[[ GIVEN INFORMATION, beginning ]]

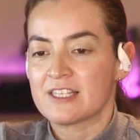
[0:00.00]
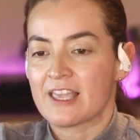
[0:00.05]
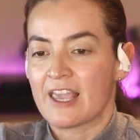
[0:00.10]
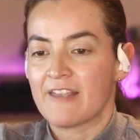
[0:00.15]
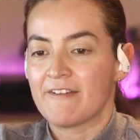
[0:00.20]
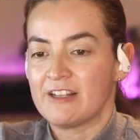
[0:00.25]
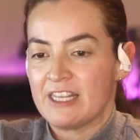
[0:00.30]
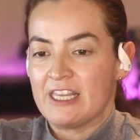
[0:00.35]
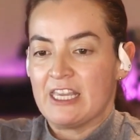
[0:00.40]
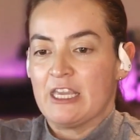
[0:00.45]

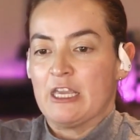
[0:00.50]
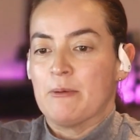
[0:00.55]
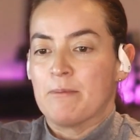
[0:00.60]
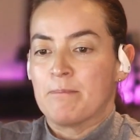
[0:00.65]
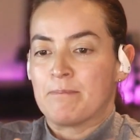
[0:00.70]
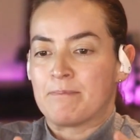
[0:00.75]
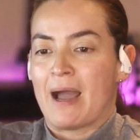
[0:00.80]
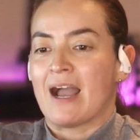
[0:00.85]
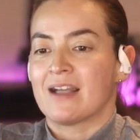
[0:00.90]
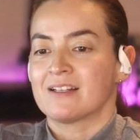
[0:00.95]
heavily
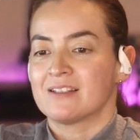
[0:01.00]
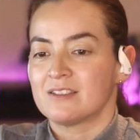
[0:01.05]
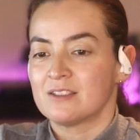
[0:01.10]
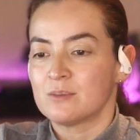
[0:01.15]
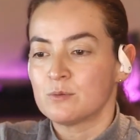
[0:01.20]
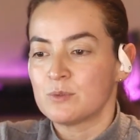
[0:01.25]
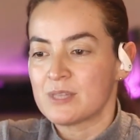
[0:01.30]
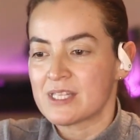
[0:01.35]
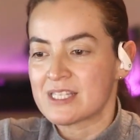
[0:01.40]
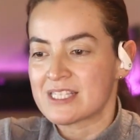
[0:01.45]

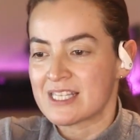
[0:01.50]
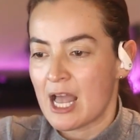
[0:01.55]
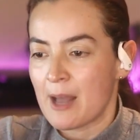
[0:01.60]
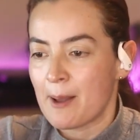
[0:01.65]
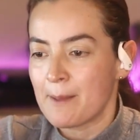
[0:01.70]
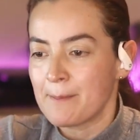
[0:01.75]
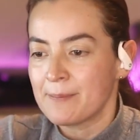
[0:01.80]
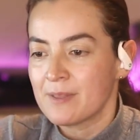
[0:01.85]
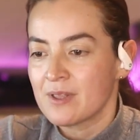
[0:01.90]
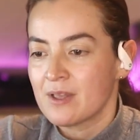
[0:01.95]
impacted with
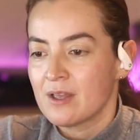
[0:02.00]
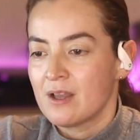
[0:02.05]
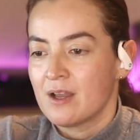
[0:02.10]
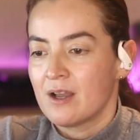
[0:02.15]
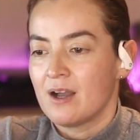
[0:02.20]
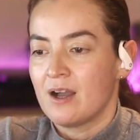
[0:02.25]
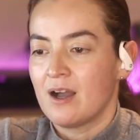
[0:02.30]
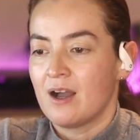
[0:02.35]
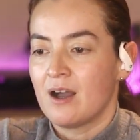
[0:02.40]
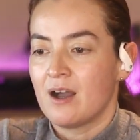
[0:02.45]
SAM,
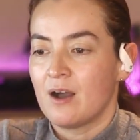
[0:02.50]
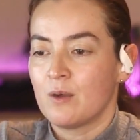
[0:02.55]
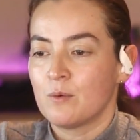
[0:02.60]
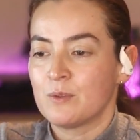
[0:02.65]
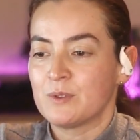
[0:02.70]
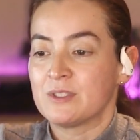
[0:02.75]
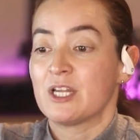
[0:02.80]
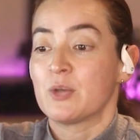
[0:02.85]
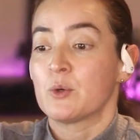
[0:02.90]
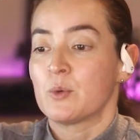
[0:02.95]

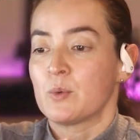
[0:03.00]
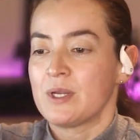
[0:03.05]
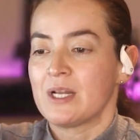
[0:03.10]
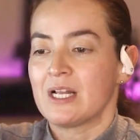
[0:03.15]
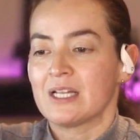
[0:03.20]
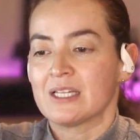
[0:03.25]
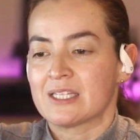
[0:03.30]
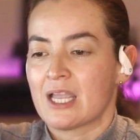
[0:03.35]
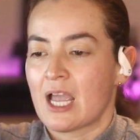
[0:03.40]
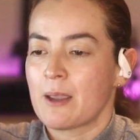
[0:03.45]
with the
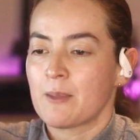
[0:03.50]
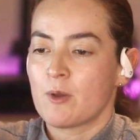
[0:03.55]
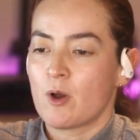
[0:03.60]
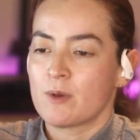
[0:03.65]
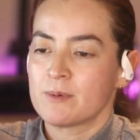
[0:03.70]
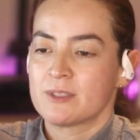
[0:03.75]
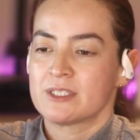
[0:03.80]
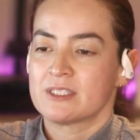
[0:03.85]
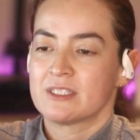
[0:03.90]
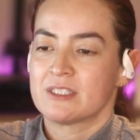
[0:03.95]
real-time
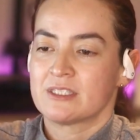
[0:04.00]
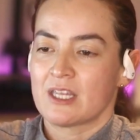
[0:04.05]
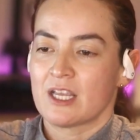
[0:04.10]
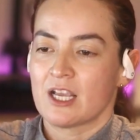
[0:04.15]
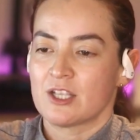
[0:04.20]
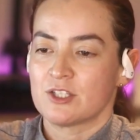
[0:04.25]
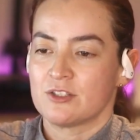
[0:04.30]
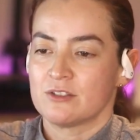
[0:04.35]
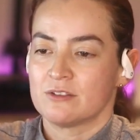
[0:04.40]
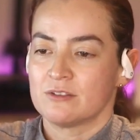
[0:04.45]
object
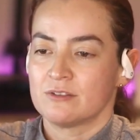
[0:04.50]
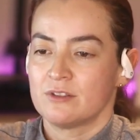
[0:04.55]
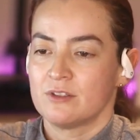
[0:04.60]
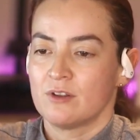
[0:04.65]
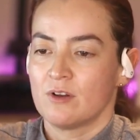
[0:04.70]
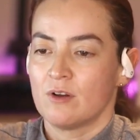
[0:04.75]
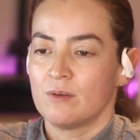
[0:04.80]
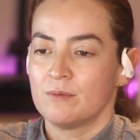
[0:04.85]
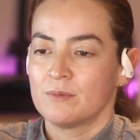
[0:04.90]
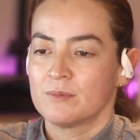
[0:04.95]
detection,
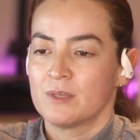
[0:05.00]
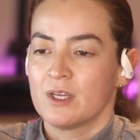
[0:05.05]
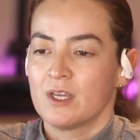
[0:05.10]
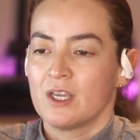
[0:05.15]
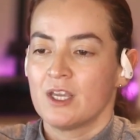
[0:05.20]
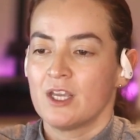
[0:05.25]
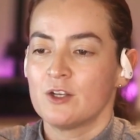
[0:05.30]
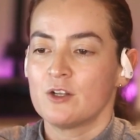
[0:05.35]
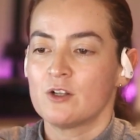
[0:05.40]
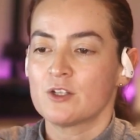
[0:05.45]

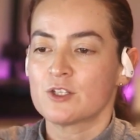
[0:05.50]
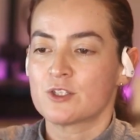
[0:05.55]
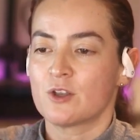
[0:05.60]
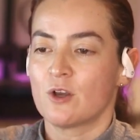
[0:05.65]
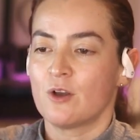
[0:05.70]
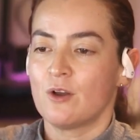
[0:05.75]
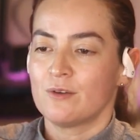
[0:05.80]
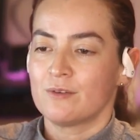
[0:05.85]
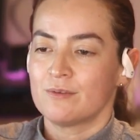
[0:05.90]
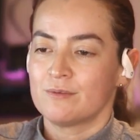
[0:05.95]
And
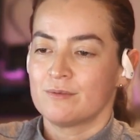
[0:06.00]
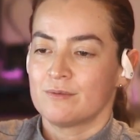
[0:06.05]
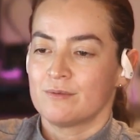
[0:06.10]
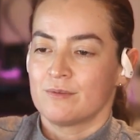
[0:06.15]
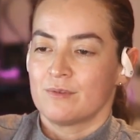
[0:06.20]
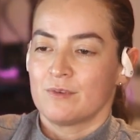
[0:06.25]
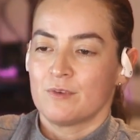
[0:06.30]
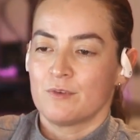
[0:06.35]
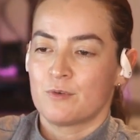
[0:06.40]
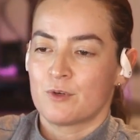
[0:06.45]
also
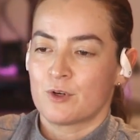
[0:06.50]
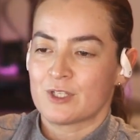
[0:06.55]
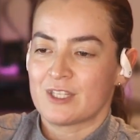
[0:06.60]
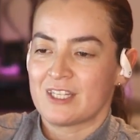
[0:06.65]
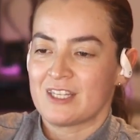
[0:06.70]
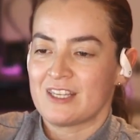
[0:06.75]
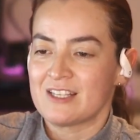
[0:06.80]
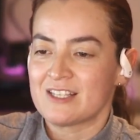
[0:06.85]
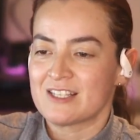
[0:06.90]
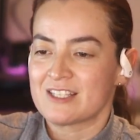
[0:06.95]
for
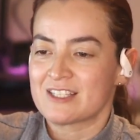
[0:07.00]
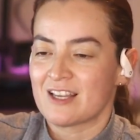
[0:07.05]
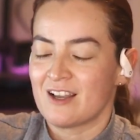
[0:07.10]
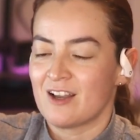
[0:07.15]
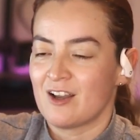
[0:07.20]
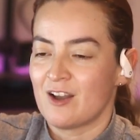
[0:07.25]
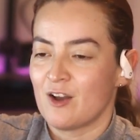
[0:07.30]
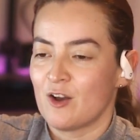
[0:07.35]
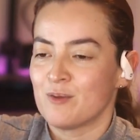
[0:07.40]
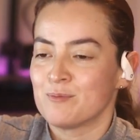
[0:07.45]
this
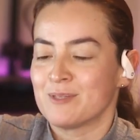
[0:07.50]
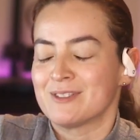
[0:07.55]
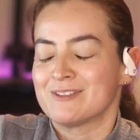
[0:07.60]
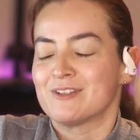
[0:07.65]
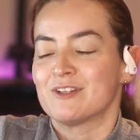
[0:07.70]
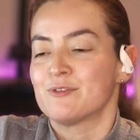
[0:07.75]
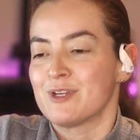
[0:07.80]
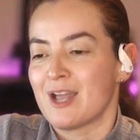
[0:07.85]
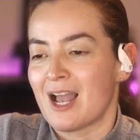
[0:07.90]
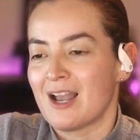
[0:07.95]

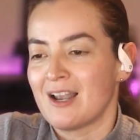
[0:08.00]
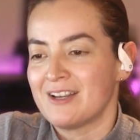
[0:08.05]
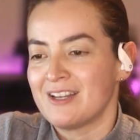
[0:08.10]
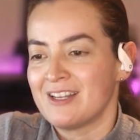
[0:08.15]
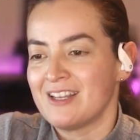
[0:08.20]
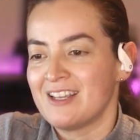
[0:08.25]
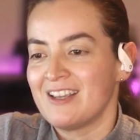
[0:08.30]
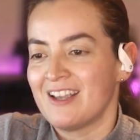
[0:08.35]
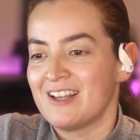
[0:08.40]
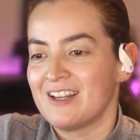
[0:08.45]
augmented
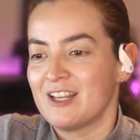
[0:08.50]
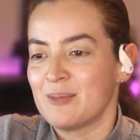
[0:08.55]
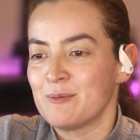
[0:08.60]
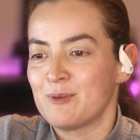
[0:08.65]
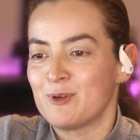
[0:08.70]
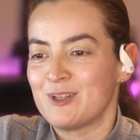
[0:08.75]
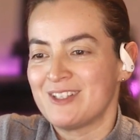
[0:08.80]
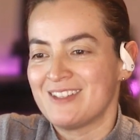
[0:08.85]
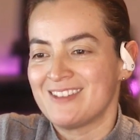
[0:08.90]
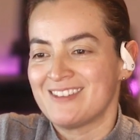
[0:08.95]
reality,
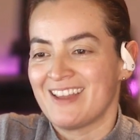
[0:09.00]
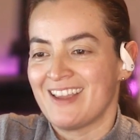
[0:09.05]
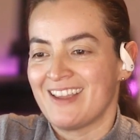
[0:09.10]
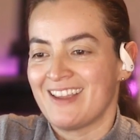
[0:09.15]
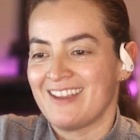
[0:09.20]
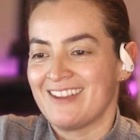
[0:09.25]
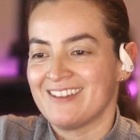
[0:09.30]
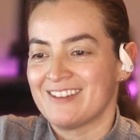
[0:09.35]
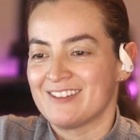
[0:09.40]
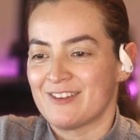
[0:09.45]
enabling
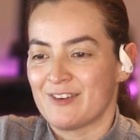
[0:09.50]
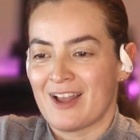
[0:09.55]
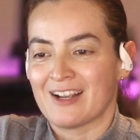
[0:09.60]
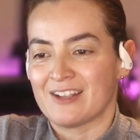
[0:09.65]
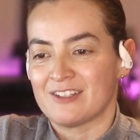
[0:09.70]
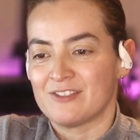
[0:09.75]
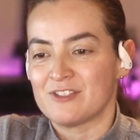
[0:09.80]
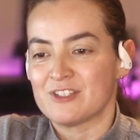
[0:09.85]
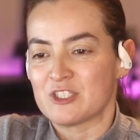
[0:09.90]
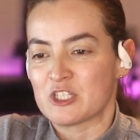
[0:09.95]
the
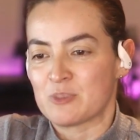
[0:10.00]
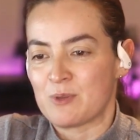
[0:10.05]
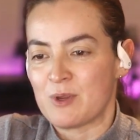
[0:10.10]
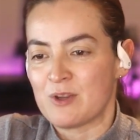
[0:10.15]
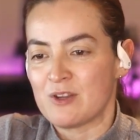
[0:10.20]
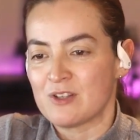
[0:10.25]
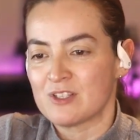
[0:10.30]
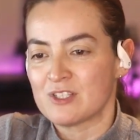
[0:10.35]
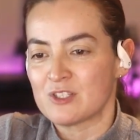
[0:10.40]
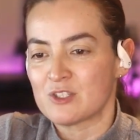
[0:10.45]
interactive
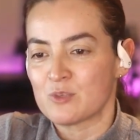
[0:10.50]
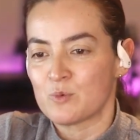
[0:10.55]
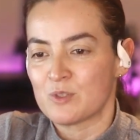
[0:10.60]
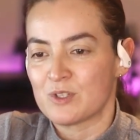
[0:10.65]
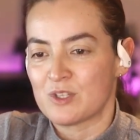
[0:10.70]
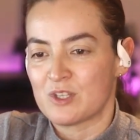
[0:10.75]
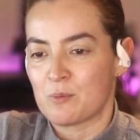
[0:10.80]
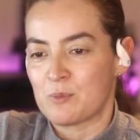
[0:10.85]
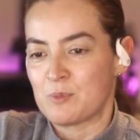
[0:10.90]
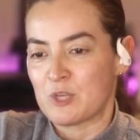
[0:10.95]
experience
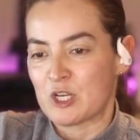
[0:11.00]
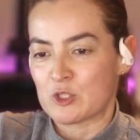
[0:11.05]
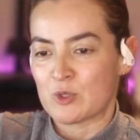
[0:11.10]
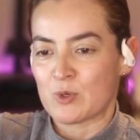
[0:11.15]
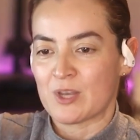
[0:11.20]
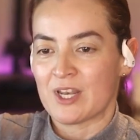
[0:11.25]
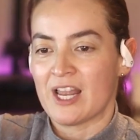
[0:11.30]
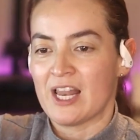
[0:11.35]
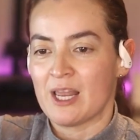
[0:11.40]
with the virtual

[[ GIVEN INFORMATION, end ]]

■ ASSIGNED TASK ■
Transcribe all of the entries word for word, but skip any pictures they contain.

■ RESPONSE AREA ■
[0:00.00]
[0:00.05]
[0:00.10]
[0:00.15]
[0:00.20]
[0:00.25]
[0:00.30]
[0:00.35]
[0:00.40]
[0:00.45]

[0:00.50]
[0:00.55]
[0:00.60]
[0:00.65]
[0:00.70]
[0:00.75]
[0:00.80]
[0:00.85]
[0:00.90]
[0:00.95]
heavily
[0:01.00]
[0:01.05]
[0:01.10]
[0:01.15]
[0:01.20]
[0:01.25]
[0:01.30]
[0:01.35]
[0:01.40]
[0:01.45]

[0:01.50]
[0:01.55]
[0:01.60]
[0:01.65]
[0:01.70]
[0:01.75]
[0:01.80]
[0:01.85]
[0:01.90]
[0:01.95]
impacted with
[0:02.00]
[0:02.05]
[0:02.10]
[0:02.15]
[0:02.20]
[0:02.25]
[0:02.30]
[0:02.35]
[0:02.40]
[0:02.45]
SAM,
[0:02.50]
[0:02.55]
[0:02.60]
[0:02.65]
[0:02.70]
[0:02.75]
[0:02.80]
[0:02.85]
[0:02.90]
[0:02.95]

[0:03.00]
[0:03.05]
[0:03.10]
[0:03.15]
[0:03.20]
[0:03.25]
[0:03.30]
[0:03.35]
[0:03.40]
[0:03.45]
with the
[0:03.50]
[0:03.55]
[0:03.60]
[0:03.65]
[0:03.70]
[0:03.75]
[0:03.80]
[0:03.85]
[0:03.90]
[0:03.95]
real-time
[0:04.00]
[0:04.05]
[0:04.10]
[0:04.15]
[0:04.20]
[0:04.25]
[0:04.30]
[0:04.35]
[0:04.40]
[0:04.45]
object
[0:04.50]
[0:04.55]
[0:04.60]
[0:04.65]
[0:04.70]
[0:04.75]
[0:04.80]
[0:04.85]
[0:04.90]
[0:04.95]
detection,
[0:05.00]
[0:05.05]
[0:05.10]
[0:05.15]
[0:05.20]
[0:05.25]
[0:05.30]
[0:05.35]
[0:05.40]
[0:05.45]

[0:05.50]
[0:05.55]
[0:05.60]
[0:05.65]
[0:05.70]
[0:05.75]
[0:05.80]
[0:05.85]
[0:05.90]
[0:05.95]
And
[0:06.00]
[0:06.05]
[0:06.10]
[0:06.15]
[0:06.20]
[0:06.25]
[0:06.30]
[0:06.35]
[0:06.40]
[0:06.45]
also
[0:06.50]
[0:06.55]
[0:06.60]
[0:06.65]
[0:06.70]
[0:06.75]
[0:06.80]
[0:06.85]
[0:06.90]
[0:06.95]
for
[0:07.00]
[0:07.05]
[0:07.10]
[0:07.15]
[0:07.20]
[0:07.25]
[0:07.30]
[0:07.35]
[0:07.40]
[0:07.45]
this
[0:07.50]
[0:07.55]
[0:07.60]
[0:07.65]
[0:07.70]
[0:07.75]
[0:07.80]
[0:07.85]
[0:07.90]
[0:07.95]

[0:08.00]
[0:08.05]
[0:08.10]
[0:08.15]
[0:08.20]
[0:08.25]
[0:08.30]
[0:08.35]
[0:08.40]
[0:08.45]
augmented
[0:08.50]
[0:08.55]
[0:08.60]
[0:08.65]
[0:08.70]
[0:08.75]
[0:08.80]
[0:08.85]
[0:08.90]
[0:08.95]
reality,
[0:09.00]
[0:09.05]
[0:09.10]
[0:09.15]
[0:09.20]
[0:09.25]
[0:09.30]
[0:09.35]
[0:09.40]
[0:09.45]
enabling
[0:09.50]
[0:09.55]
[0:09.60]
[0:09.65]
[0:09.70]
[0:09.75]
[0:09.80]
[0:09.85]
[0:09.90]
[0:09.95]
the
[0:10.00]
[0:10.05]
[0:10.10]
[0:10.15]
[0:10.20]
[0:10.25]
[0:10.30]
[0:10.35]
[0:10.40]
[0:10.45]
interactive
[0:10.50]
[0:10.55]
[0:10.60]
[0:10.65]
[0:10.70]
[0:10.75]
[0:10.80]
[0:10.85]
[0:10.90]
[0:10.95]
experience
[0:11.00]
[0:11.05]
[0:11.10]
[0:11.15]
[0:11.20]
[0:11.25]
[0:11.30]
[0:11.35]
[0:11.40]
with the virtual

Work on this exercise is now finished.